Task item ▸
Exact transcript, pictures excluded: write out every record below.

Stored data
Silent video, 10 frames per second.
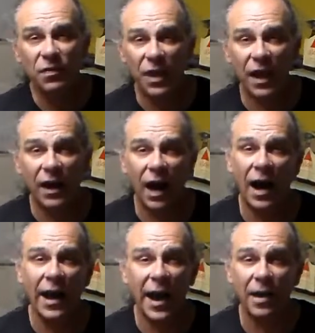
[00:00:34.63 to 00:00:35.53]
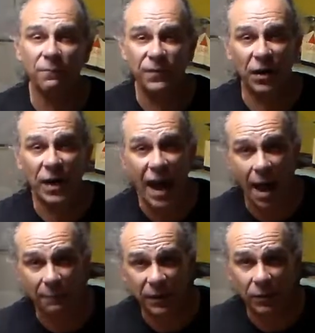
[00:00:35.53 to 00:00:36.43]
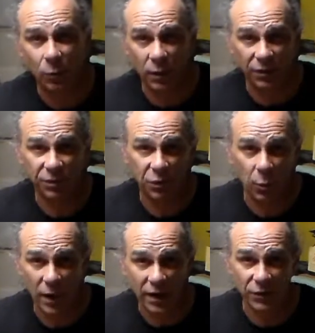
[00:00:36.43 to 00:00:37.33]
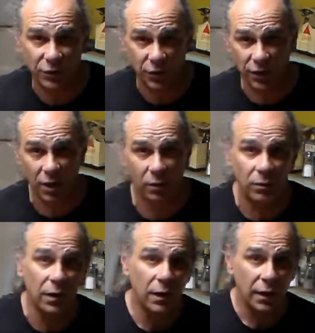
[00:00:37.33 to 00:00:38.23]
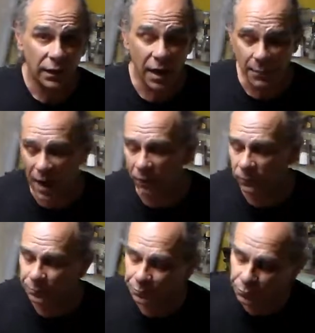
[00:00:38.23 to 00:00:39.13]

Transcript: that I am very happy with the way the Duracoat came out.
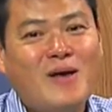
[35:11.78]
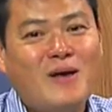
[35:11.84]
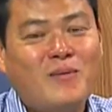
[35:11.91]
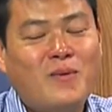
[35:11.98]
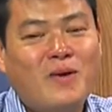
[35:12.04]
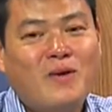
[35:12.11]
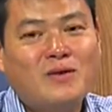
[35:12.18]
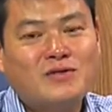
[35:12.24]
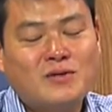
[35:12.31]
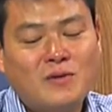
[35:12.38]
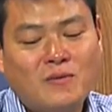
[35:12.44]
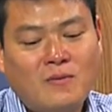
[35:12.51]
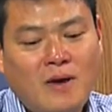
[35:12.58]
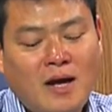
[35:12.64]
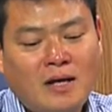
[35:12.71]
Well,
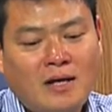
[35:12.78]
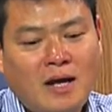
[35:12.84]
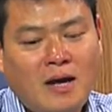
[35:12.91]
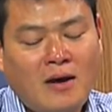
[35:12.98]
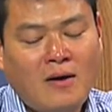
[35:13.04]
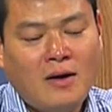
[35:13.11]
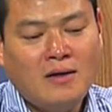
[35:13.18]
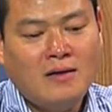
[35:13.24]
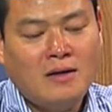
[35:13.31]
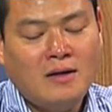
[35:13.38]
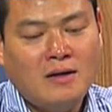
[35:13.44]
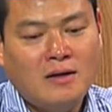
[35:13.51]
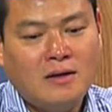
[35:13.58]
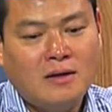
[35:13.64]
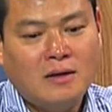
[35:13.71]
so right now, I
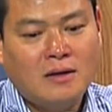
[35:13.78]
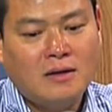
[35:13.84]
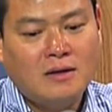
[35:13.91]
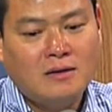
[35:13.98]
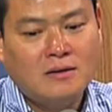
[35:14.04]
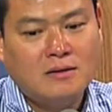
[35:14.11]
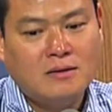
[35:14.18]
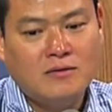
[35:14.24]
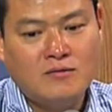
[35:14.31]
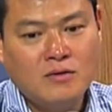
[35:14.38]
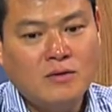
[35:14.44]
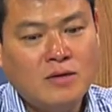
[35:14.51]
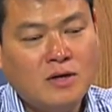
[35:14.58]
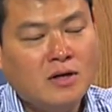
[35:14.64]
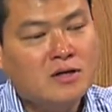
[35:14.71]
think a
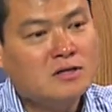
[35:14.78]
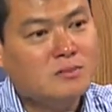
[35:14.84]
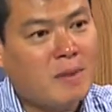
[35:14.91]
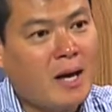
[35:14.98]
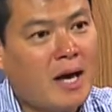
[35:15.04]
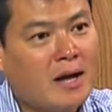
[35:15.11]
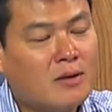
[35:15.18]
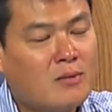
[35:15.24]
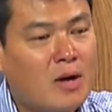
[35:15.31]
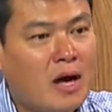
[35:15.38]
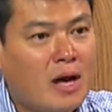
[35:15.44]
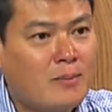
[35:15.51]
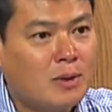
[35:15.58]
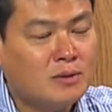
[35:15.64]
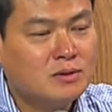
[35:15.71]
few years back, what
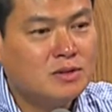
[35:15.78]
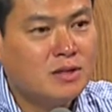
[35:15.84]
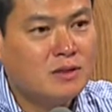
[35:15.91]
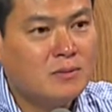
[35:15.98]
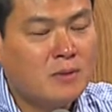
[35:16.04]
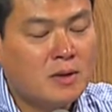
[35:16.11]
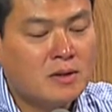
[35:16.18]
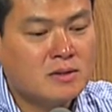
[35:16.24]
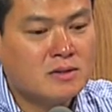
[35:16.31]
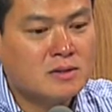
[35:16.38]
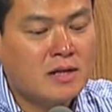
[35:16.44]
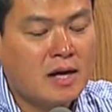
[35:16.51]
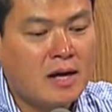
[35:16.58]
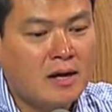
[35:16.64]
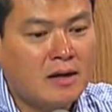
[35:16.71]
Apple did was
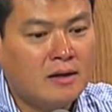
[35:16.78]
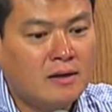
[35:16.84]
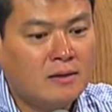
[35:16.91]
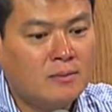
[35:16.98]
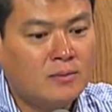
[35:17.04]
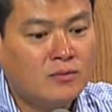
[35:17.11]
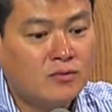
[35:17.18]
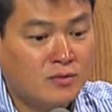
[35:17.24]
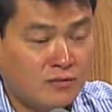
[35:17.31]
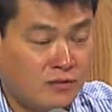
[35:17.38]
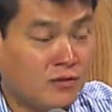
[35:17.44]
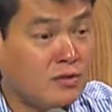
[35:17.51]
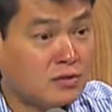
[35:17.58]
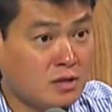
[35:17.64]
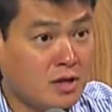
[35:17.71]
that for the
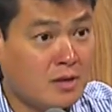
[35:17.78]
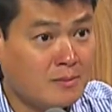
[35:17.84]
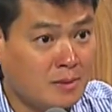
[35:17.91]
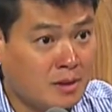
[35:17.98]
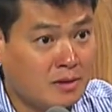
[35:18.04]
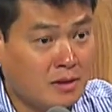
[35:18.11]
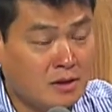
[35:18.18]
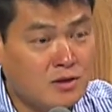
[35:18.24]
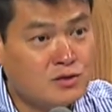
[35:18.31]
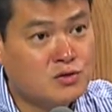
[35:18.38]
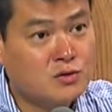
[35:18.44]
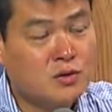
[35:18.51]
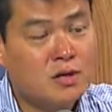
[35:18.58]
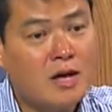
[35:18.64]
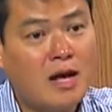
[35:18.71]
first time in the
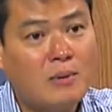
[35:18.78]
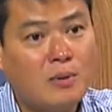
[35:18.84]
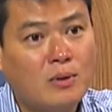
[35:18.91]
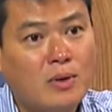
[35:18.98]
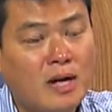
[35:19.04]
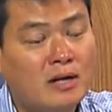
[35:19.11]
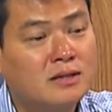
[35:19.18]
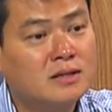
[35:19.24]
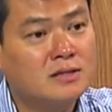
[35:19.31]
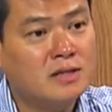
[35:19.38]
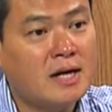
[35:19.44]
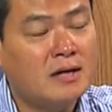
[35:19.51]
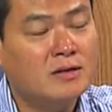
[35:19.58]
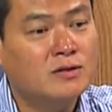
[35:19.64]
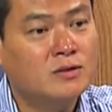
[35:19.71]
history, Apple had
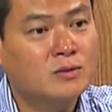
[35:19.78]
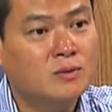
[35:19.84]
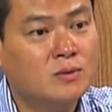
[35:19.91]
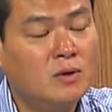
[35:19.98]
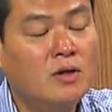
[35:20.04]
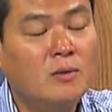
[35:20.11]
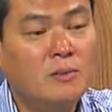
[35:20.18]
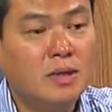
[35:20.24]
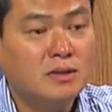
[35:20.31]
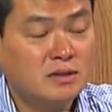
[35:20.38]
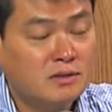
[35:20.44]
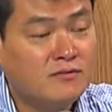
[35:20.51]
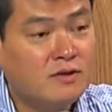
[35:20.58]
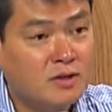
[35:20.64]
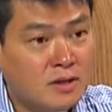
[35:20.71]
decided to pay
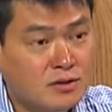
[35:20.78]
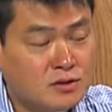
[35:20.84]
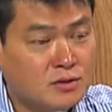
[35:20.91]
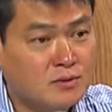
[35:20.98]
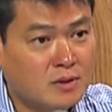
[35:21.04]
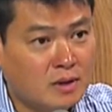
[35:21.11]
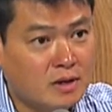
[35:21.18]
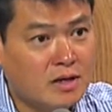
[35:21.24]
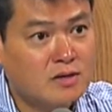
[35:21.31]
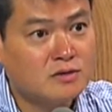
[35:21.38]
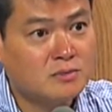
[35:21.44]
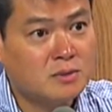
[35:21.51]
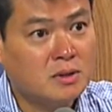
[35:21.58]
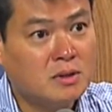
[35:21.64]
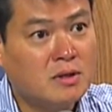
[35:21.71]
dividend to their
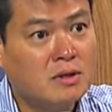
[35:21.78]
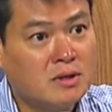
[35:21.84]
customer, and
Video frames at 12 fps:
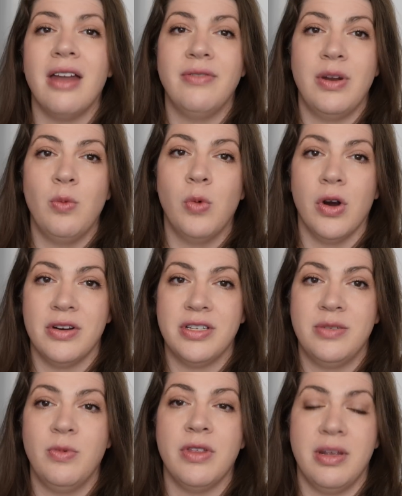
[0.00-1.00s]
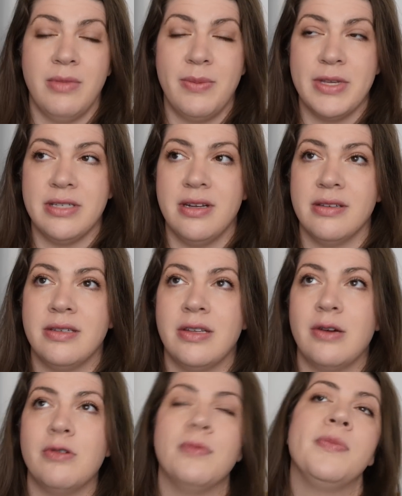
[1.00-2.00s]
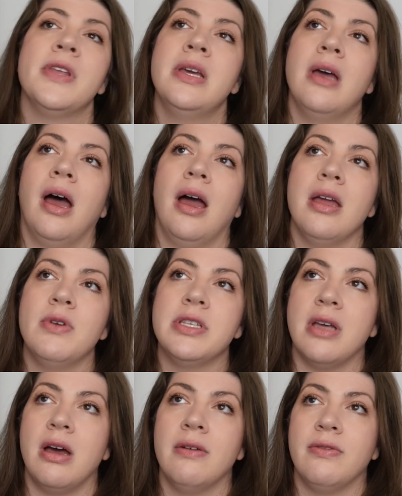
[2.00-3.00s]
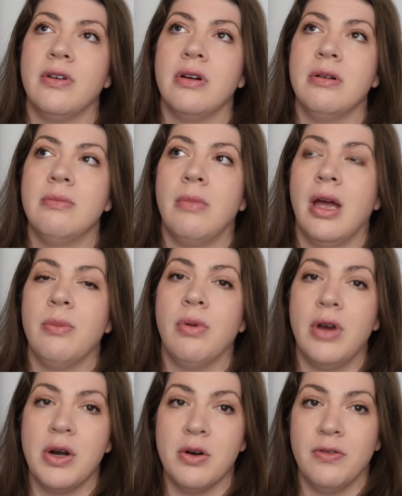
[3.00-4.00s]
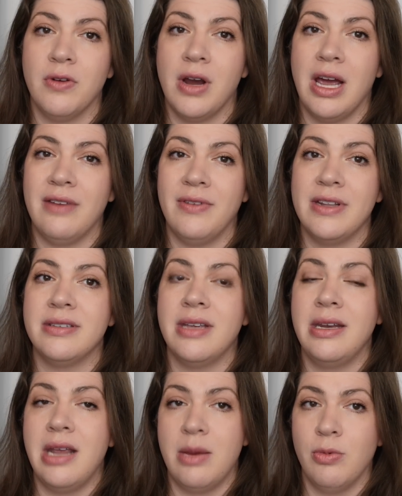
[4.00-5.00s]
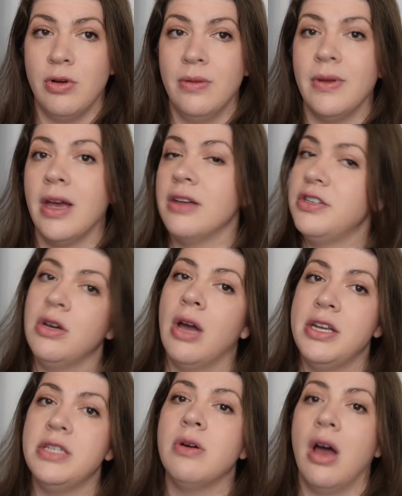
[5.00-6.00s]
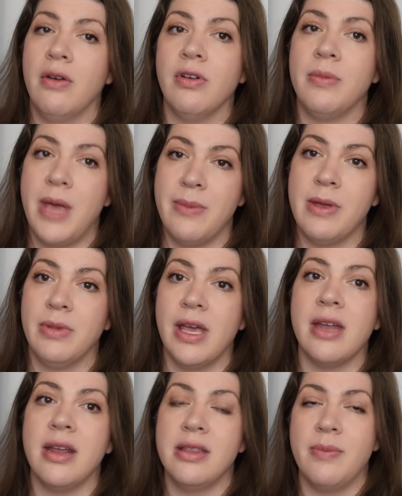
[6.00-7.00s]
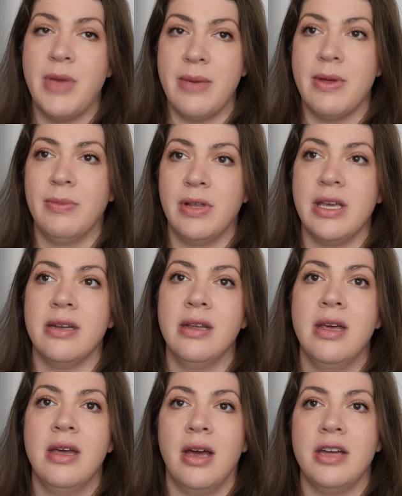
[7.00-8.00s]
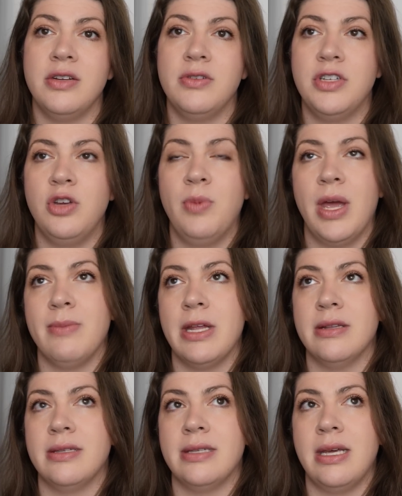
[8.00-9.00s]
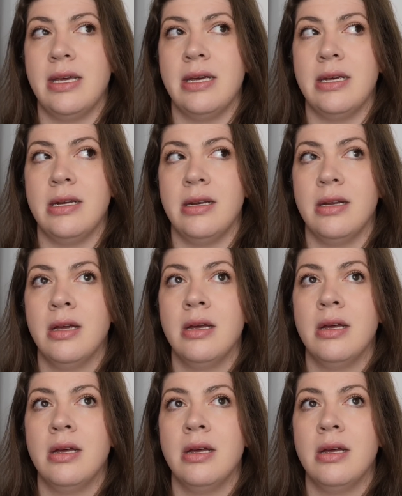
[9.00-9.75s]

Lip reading: Advent works within my business. So I always offer my pre-order for Advents in April. I do offer a payment plan, and the payment plan, I do 2 payments in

Response to this exercise ▸
Silent video, 10 frames per second.
[00:00:34.63 to 00:00:35.53]
[00:00:35.53 to 00:00:36.43]
[00:00:36.43 to 00:00:37.33]
[00:00:37.33 to 00:00:38.23]
[00:00:38.23 to 00:00:39.13]

Transcript: that I am very happy with the way the Duracoat came out.
[35:11.78]
[35:11.84]
[35:11.91]
[35:11.98]
[35:12.04]
[35:12.11]
[35:12.18]
[35:12.24]
[35:12.31]
[35:12.38]
[35:12.44]
[35:12.51]
[35:12.58]
[35:12.64]
[35:12.71]
Well,
[35:12.78]
[35:12.84]
[35:12.91]
[35:12.98]
[35:13.04]
[35:13.11]
[35:13.18]
[35:13.24]
[35:13.31]
[35:13.38]
[35:13.44]
[35:13.51]
[35:13.58]
[35:13.64]
[35:13.71]
so right now, I
[35:13.78]
[35:13.84]
[35:13.91]
[35:13.98]
[35:14.04]
[35:14.11]
[35:14.18]
[35:14.24]
[35:14.31]
[35:14.38]
[35:14.44]
[35:14.51]
[35:14.58]
[35:14.64]
[35:14.71]
think a
[35:14.78]
[35:14.84]
[35:14.91]
[35:14.98]
[35:15.04]
[35:15.11]
[35:15.18]
[35:15.24]
[35:15.31]
[35:15.38]
[35:15.44]
[35:15.51]
[35:15.58]
[35:15.64]
[35:15.71]
few years back, what
[35:15.78]
[35:15.84]
[35:15.91]
[35:15.98]
[35:16.04]
[35:16.11]
[35:16.18]
[35:16.24]
[35:16.31]
[35:16.38]
[35:16.44]
[35:16.51]
[35:16.58]
[35:16.64]
[35:16.71]
Apple did was
[35:16.78]
[35:16.84]
[35:16.91]
[35:16.98]
[35:17.04]
[35:17.11]
[35:17.18]
[35:17.24]
[35:17.31]
[35:17.38]
[35:17.44]
[35:17.51]
[35:17.58]
[35:17.64]
[35:17.71]
that for the
[35:17.78]
[35:17.84]
[35:17.91]
[35:17.98]
[35:18.04]
[35:18.11]
[35:18.18]
[35:18.24]
[35:18.31]
[35:18.38]
[35:18.44]
[35:18.51]
[35:18.58]
[35:18.64]
[35:18.71]
first time in the
[35:18.78]
[35:18.84]
[35:18.91]
[35:18.98]
[35:19.04]
[35:19.11]
[35:19.18]
[35:19.24]
[35:19.31]
[35:19.38]
[35:19.44]
[35:19.51]
[35:19.58]
[35:19.64]
[35:19.71]
history, Apple had
[35:19.78]
[35:19.84]
[35:19.91]
[35:19.98]
[35:20.04]
[35:20.11]
[35:20.18]
[35:20.24]
[35:20.31]
[35:20.38]
[35:20.44]
[35:20.51]
[35:20.58]
[35:20.64]
[35:20.71]
decided to pay
[35:20.78]
[35:20.84]
[35:20.91]
[35:20.98]
[35:21.04]
[35:21.11]
[35:21.18]
[35:21.24]
[35:21.31]
[35:21.38]
[35:21.44]
[35:21.51]
[35:21.58]
[35:21.64]
[35:21.71]
dividend to their
[35:21.78]
[35:21.84]
customer, and
Video frames at 12 fps:
[0.00-1.00s]
[1.00-2.00s]
[2.00-3.00s]
[3.00-4.00s]
[4.00-5.00s]
[5.00-6.00s]
[6.00-7.00s]
[7.00-8.00s]
[8.00-9.00s]
[9.00-9.75s]

Lip reading: Advent works within my business. So I always offer my pre-order for Advents in April. I do offer a payment plan, and the payment plan, I do 2 payments in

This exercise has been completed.